YOUR TASK:
Copy the entries below verbatim, omitting any pictures they contain.

** DATA EXTRACTS follows **

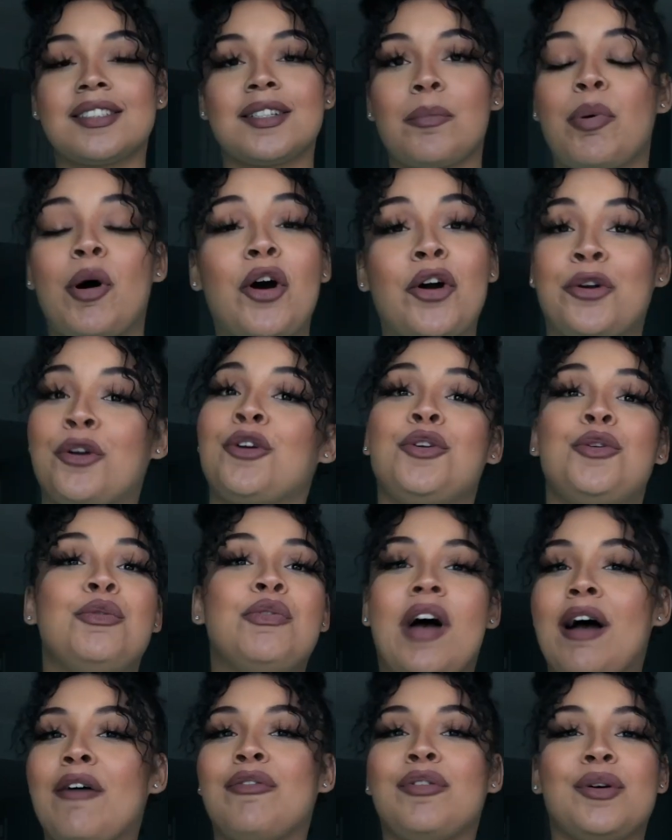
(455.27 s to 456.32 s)
partner you've
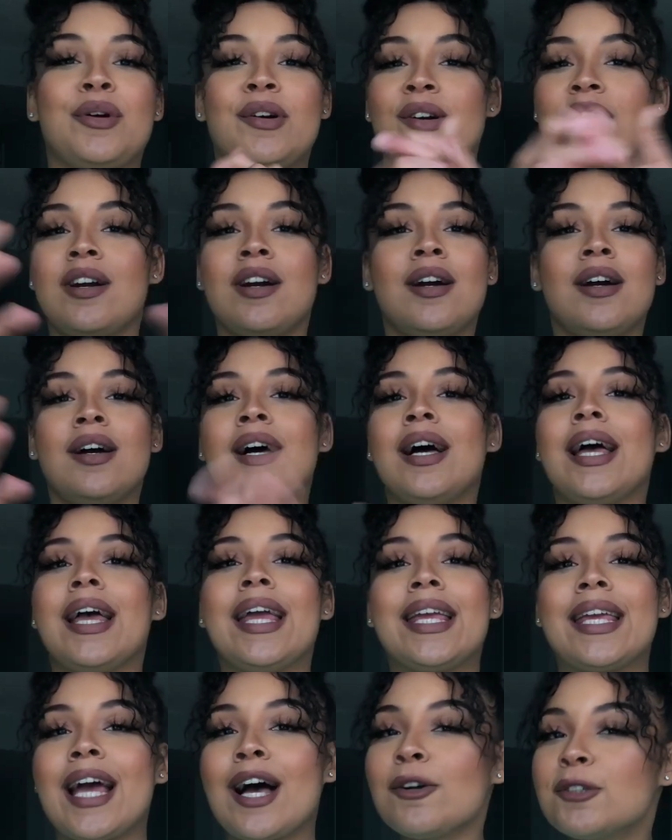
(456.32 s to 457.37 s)
ever
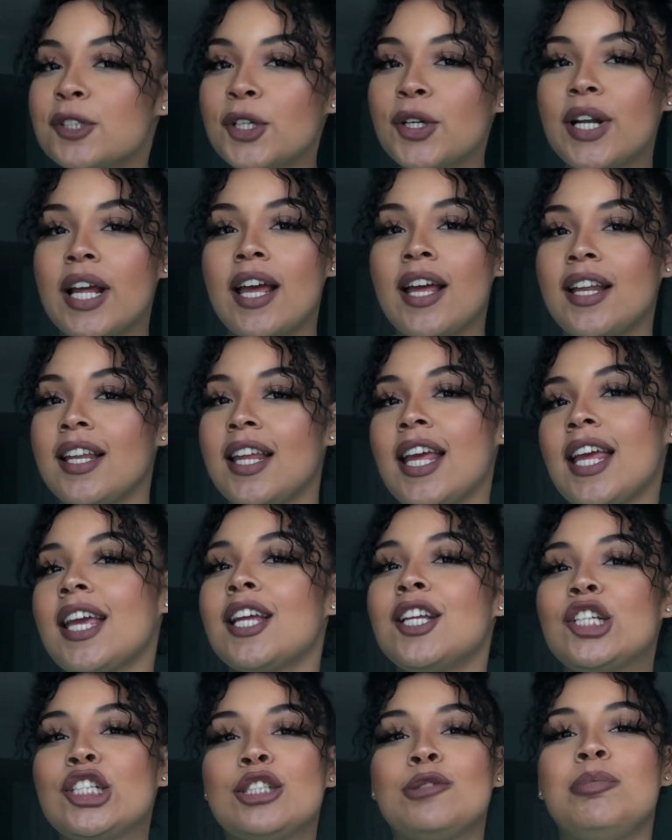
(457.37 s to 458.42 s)
encountered, and it
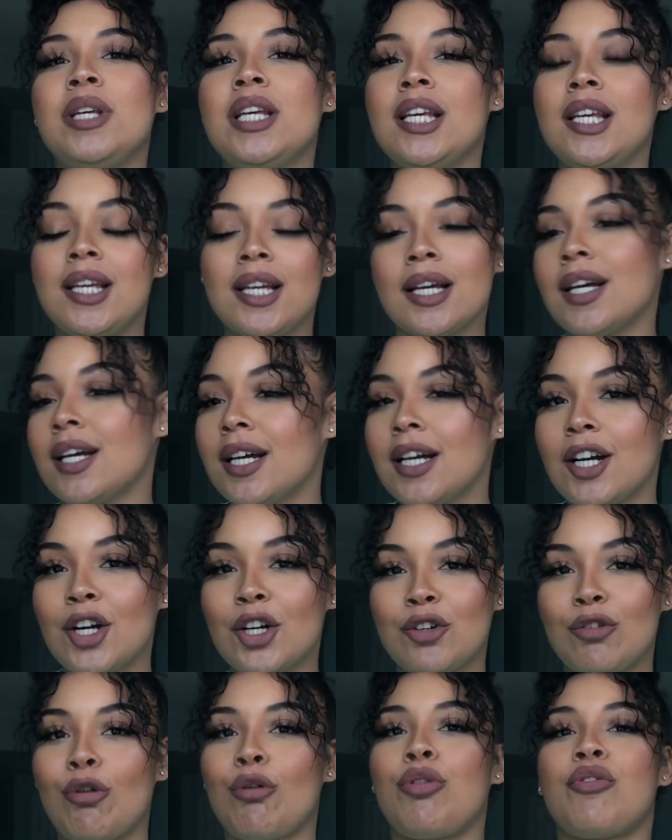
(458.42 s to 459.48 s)
could just be
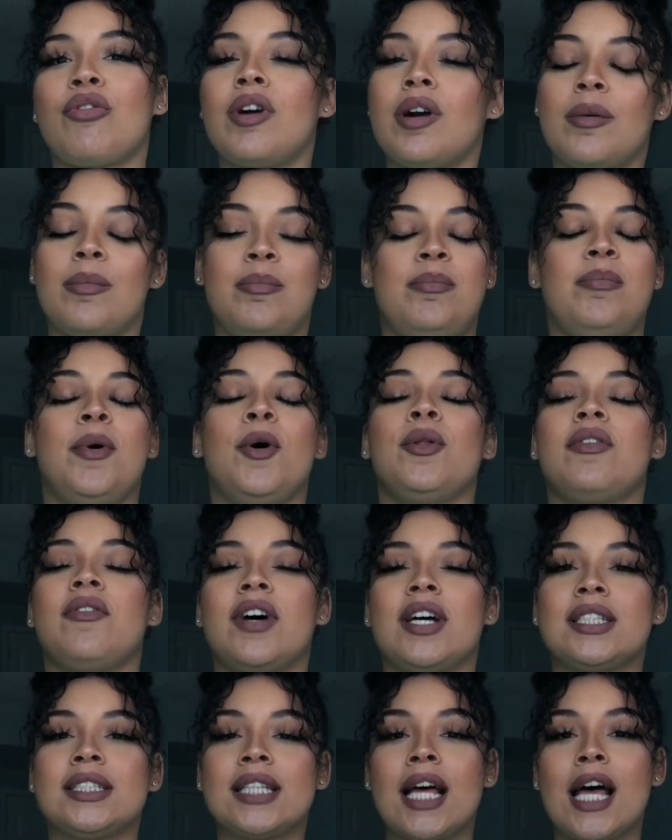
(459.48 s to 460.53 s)
growth for both of
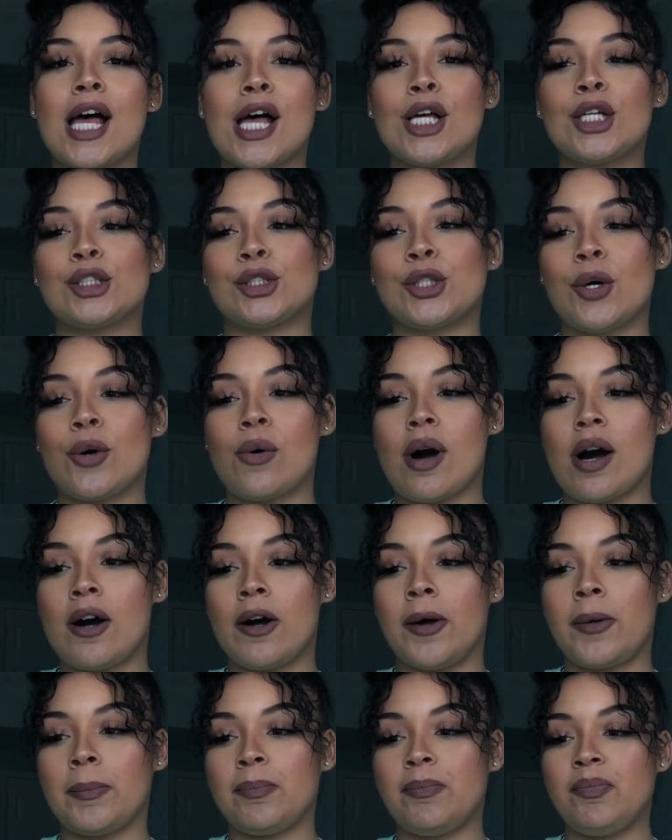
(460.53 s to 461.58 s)
us. So
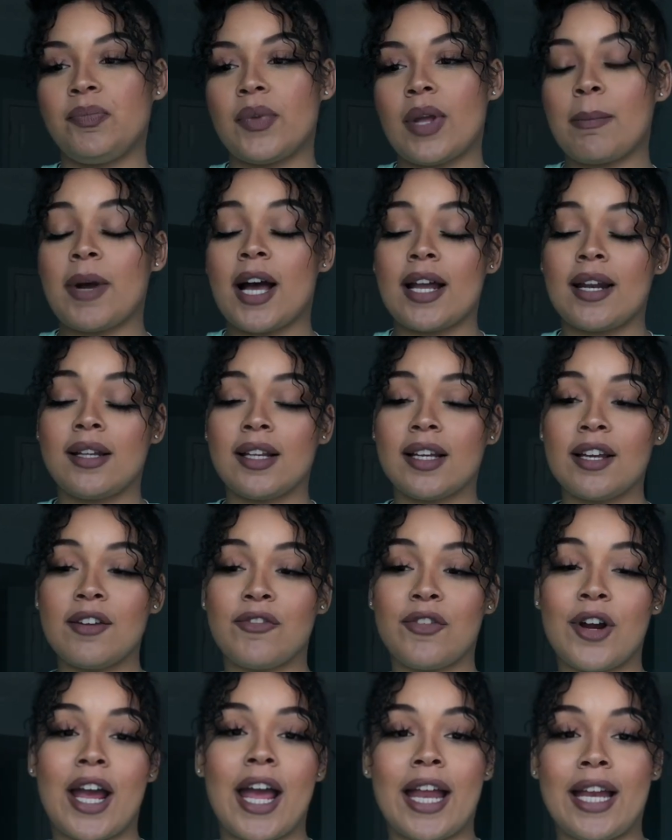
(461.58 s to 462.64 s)
I'm kind of looking
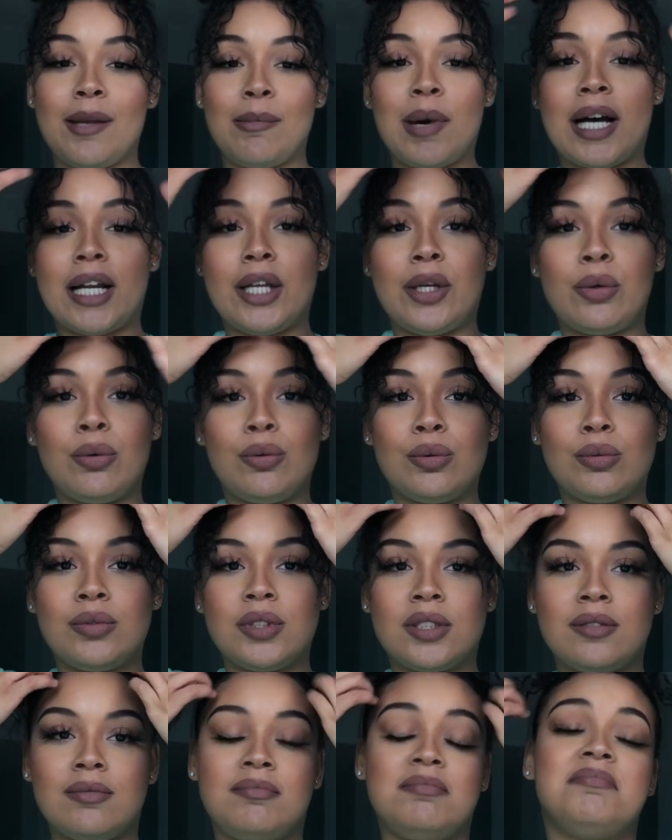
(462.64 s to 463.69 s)
for anybody
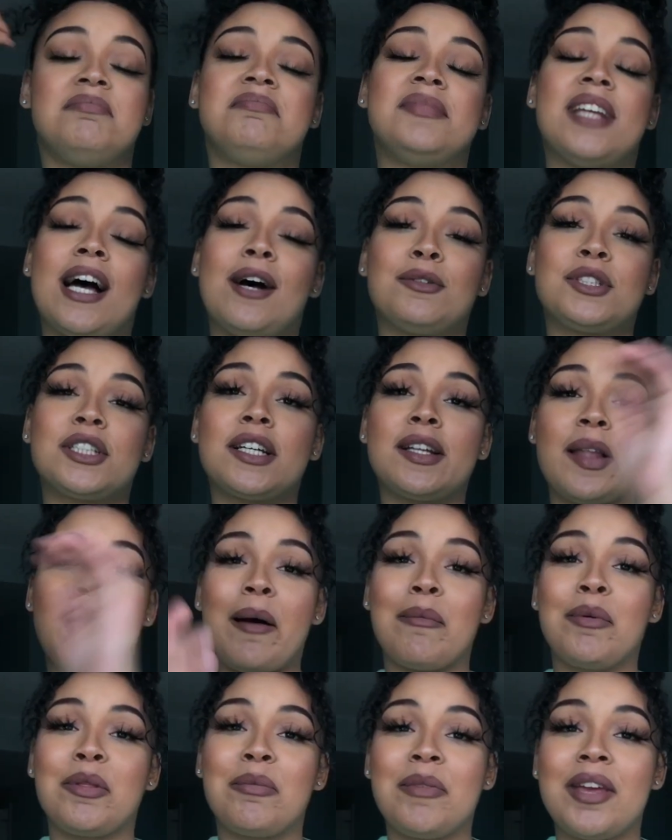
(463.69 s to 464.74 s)
who's down to
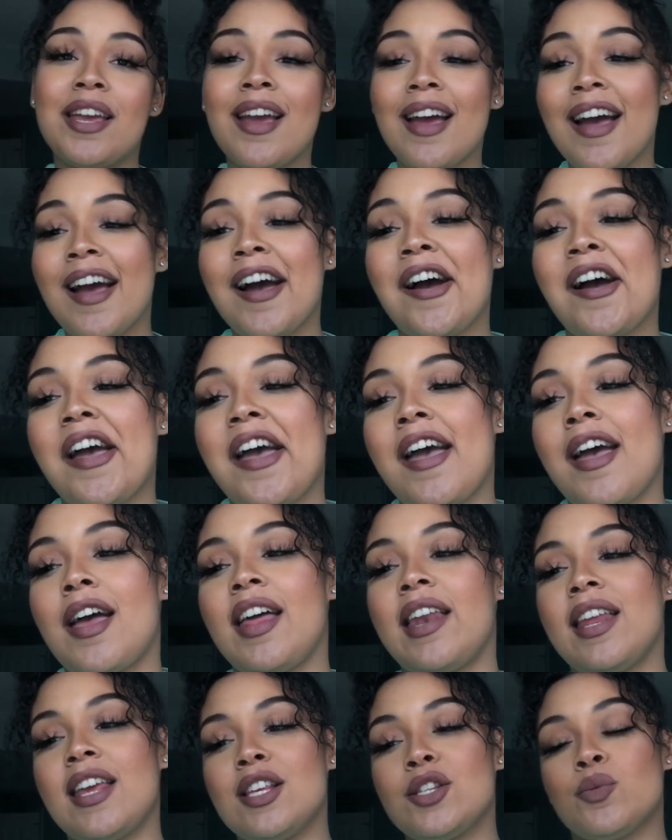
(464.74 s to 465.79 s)
collab with me
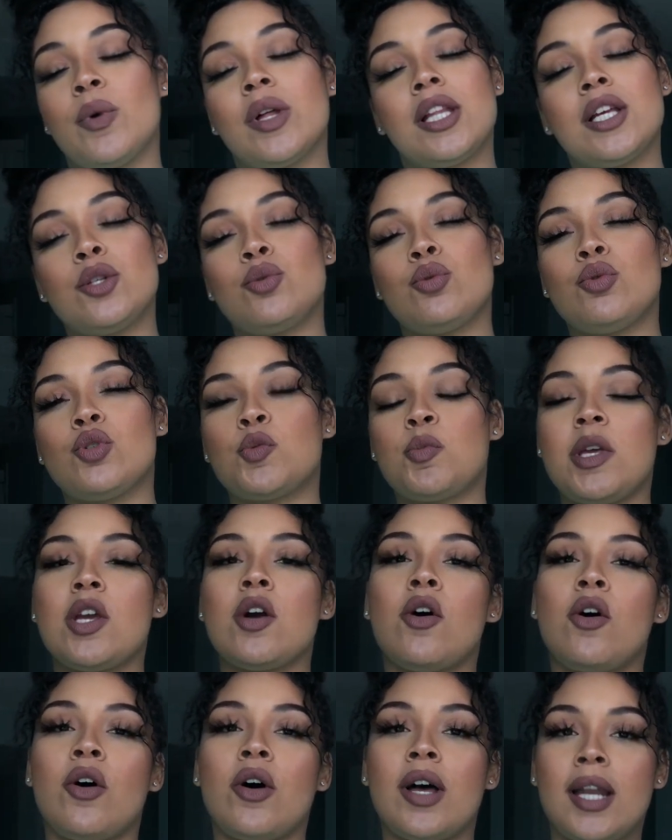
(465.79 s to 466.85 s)
and is willing to speak
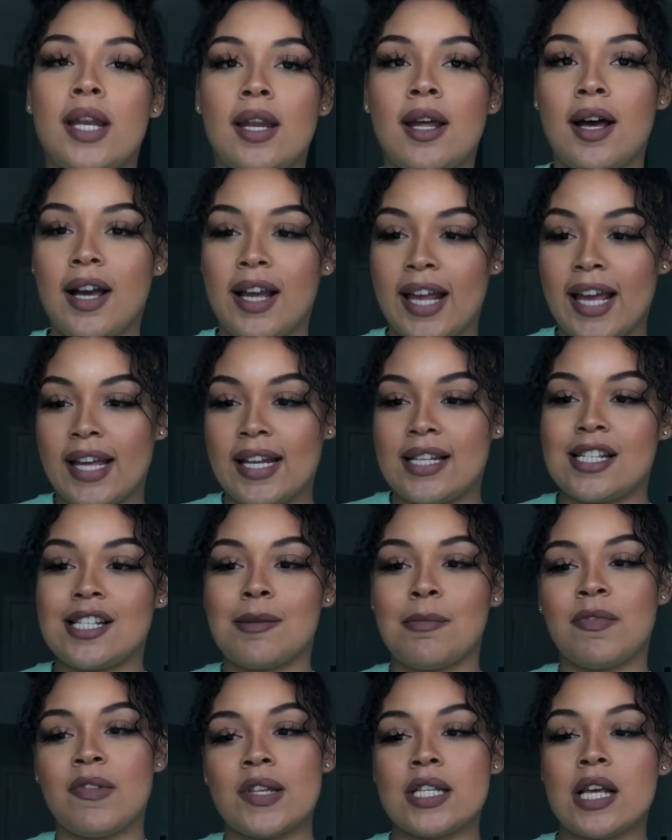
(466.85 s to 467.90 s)
on, again,
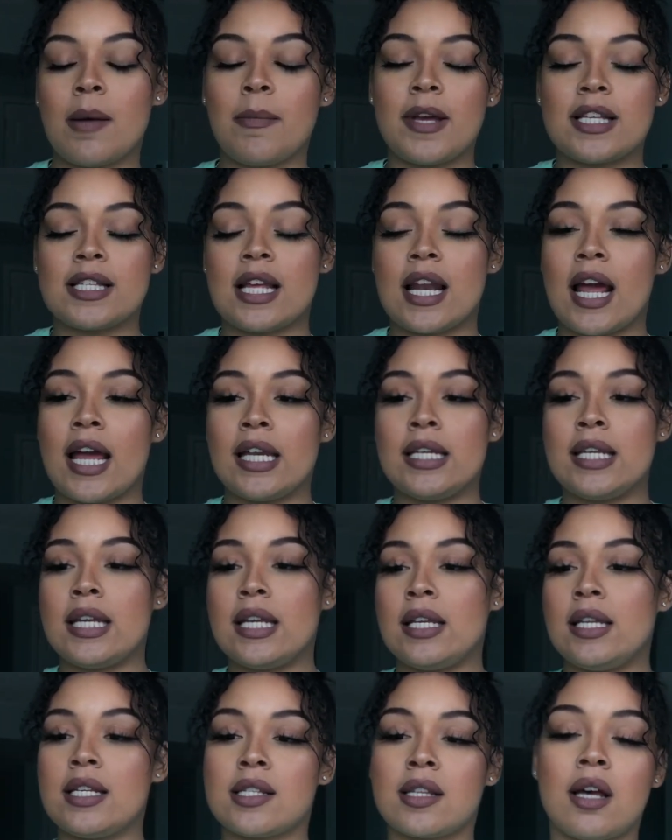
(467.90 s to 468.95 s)
some of the topics that I
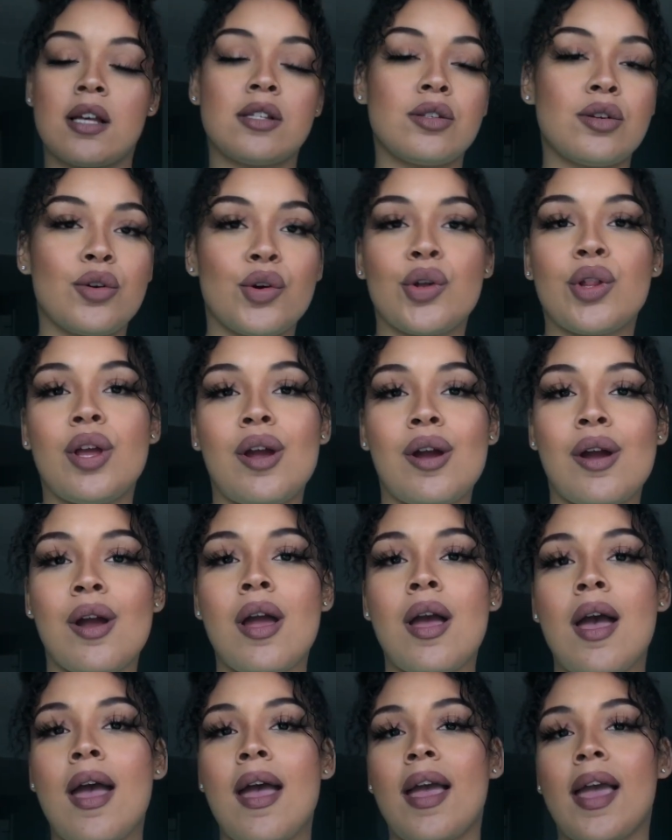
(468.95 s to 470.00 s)
did discuss earlier,
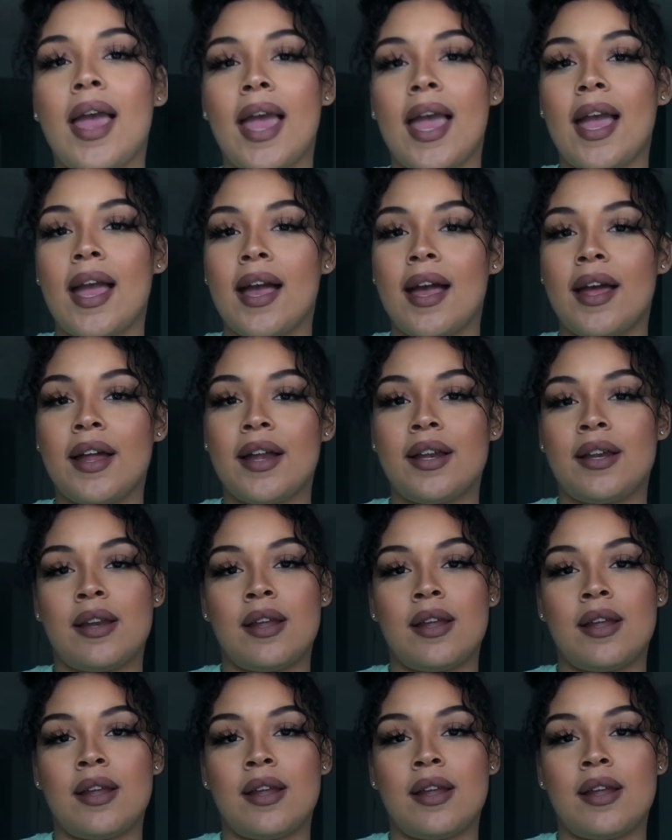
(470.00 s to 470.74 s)
and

** End of DATA EXTRACTS **

RESPONSE BELOW:
(455.27 s to 456.32 s)
partner you've
(456.32 s to 457.37 s)
ever
(457.37 s to 458.42 s)
encountered, and it
(458.42 s to 459.48 s)
could just be
(459.48 s to 460.53 s)
growth for both of
(460.53 s to 461.58 s)
us. So
(461.58 s to 462.64 s)
I'm kind of looking
(462.64 s to 463.69 s)
for anybody
(463.69 s to 464.74 s)
who's down to
(464.74 s to 465.79 s)
collab with me
(465.79 s to 466.85 s)
and is willing to speak
(466.85 s to 467.90 s)
on, again,
(467.90 s to 468.95 s)
some of the topics that I
(468.95 s to 470.00 s)
did discuss earlier,
(470.00 s to 470.74 s)
and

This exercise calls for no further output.